In Paris alone, more than 420 people were detained during the first three days of protests triggered by Macron’s decision to bypass parliament last Thursday. All but a handful were released within 48 hours free of charge. They included “bystanders, minors, homeless people and others who had just walked out of a meeting,” lawyer Coline Bouillon told AFP, adding that she and other lawyers would file a complaint for “arbitrary detention”.

“The judiciary is not at the disposal of those seeking to repress social movements,” the Syndicat de la magistrature, a union of magistrates, wrote in a press release on Monday, condemning “illegal police violence”, the “misuse of police custody” and attempts to “hijack the judiciary”.

Meanwhile, lawmakers from the left-wing opposition denounced a campaign aimed at intimidating protesters with threats of arrest.
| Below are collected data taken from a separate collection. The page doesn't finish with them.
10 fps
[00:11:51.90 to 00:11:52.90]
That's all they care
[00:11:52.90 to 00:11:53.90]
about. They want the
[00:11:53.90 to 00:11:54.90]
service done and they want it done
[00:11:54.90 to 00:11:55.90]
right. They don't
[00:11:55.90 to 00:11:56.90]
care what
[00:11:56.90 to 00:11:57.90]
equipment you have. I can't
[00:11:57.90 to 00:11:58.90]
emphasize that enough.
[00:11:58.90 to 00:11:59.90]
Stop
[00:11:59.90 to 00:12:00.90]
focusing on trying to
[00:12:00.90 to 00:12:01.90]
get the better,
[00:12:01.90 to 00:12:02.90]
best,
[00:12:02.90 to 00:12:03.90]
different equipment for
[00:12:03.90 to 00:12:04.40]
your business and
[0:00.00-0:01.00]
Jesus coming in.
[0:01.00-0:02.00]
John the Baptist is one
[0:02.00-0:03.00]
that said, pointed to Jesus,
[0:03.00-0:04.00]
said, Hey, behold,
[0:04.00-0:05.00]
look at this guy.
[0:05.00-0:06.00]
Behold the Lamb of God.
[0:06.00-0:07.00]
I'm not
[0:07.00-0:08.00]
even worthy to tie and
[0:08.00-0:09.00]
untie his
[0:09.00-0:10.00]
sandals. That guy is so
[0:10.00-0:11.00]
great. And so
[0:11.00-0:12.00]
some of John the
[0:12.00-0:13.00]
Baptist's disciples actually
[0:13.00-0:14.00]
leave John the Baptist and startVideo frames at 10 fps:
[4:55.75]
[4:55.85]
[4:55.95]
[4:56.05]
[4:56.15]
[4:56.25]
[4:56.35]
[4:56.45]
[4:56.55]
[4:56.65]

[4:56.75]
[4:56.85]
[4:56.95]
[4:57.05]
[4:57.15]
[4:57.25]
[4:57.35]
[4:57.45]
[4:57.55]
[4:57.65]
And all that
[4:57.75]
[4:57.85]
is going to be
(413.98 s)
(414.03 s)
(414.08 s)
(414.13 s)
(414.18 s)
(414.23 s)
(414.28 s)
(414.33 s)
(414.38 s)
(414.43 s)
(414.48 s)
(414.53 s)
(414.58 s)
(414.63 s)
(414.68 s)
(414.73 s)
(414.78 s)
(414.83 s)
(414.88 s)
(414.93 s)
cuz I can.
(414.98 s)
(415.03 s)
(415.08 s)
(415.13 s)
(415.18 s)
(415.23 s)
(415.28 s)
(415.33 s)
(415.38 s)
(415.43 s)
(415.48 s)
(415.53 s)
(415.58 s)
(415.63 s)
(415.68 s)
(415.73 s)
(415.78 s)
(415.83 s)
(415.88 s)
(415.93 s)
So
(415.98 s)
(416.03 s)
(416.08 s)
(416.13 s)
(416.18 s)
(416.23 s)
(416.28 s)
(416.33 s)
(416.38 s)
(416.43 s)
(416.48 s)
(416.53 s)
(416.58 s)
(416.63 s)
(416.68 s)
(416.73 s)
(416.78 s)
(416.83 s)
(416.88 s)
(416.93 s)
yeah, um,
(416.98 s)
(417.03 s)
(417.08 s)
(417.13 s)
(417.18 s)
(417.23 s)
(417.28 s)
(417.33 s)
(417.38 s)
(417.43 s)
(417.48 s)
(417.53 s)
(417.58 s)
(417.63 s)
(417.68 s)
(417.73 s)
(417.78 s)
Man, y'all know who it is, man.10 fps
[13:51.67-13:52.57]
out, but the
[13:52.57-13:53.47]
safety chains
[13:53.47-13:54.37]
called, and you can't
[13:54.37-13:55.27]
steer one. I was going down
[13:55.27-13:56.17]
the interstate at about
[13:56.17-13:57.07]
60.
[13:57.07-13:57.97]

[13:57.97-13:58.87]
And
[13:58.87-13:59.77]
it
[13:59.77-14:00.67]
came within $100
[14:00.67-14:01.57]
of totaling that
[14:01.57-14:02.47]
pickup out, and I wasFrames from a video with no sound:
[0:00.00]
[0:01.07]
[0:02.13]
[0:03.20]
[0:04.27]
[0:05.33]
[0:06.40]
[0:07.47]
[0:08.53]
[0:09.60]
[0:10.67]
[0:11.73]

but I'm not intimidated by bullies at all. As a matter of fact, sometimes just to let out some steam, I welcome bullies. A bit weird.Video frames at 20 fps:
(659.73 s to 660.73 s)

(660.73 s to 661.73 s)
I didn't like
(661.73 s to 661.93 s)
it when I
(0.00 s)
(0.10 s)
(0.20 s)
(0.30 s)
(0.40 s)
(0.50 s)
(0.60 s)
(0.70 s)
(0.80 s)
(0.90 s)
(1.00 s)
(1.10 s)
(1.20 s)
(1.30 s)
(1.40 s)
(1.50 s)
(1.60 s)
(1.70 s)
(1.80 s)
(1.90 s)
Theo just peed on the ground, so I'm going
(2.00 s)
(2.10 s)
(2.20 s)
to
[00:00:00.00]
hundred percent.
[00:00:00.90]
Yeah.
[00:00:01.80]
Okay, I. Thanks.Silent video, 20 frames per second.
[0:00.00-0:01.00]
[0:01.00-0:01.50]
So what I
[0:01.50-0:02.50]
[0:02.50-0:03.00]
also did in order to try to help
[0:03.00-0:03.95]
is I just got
They flagged Darmanin’s wrongful claims in the media that taking part in undeclared protests constitutes “an offence”.

Protesters use umbrellas as shields during scuffles with riot police in Nantes, western France, on March 23, 2023.
Protesters use umbrellas as shields during scuffles with riot police in Nantes, western France, on March 23, 2023. © Jeremias Gonzalez, AP

The escalating arrests are a consequence of both a French tradition and the government’s current predicament, said Sebastian Roché, a sociologist who has written extensively about different policing methods in Europe.

“Maintaining public order is the most political of police tasks, coming directly under the control of the interior minister, which is a French specificity,” he explained. “It follows a nationwide strategy, which is why you see large-scale arrests everywhere and not at the discretion of local police forces.”

In the current context, Roché added, heavy-handed policing stems from the “crisis of authority” undermining Macron’s minority and deeply unpopular government. “When a government chooses force it is always because its authority is weakened,” he said.

Breaking his silence on the pension dispute this week, Macron said the “crowd” had “no legitimacy” in the face of France’s elected officials. In an interview on Wednesday, he appeared to draw a parallel between violent protests in France and the assaults on the US Congress and Brazil’s state institutions staged by supporters of former presidents Donald Trump and Jair Bolsonaro. He also accused trade unions of refusing to seek a compromise.

So far, the strategy has failed to pay off. An Odoxa poll conducted after his interview found that 70 percent of respondents felt the government was to blame for the clashes and that 83 percent thought the unrest would worsen.

“This crisis stems from a lack of political compromise and the solution cannot come from the police,” said Roché. “The president seems in no mood to compromise, so we can only imagine the crisis will drag on.”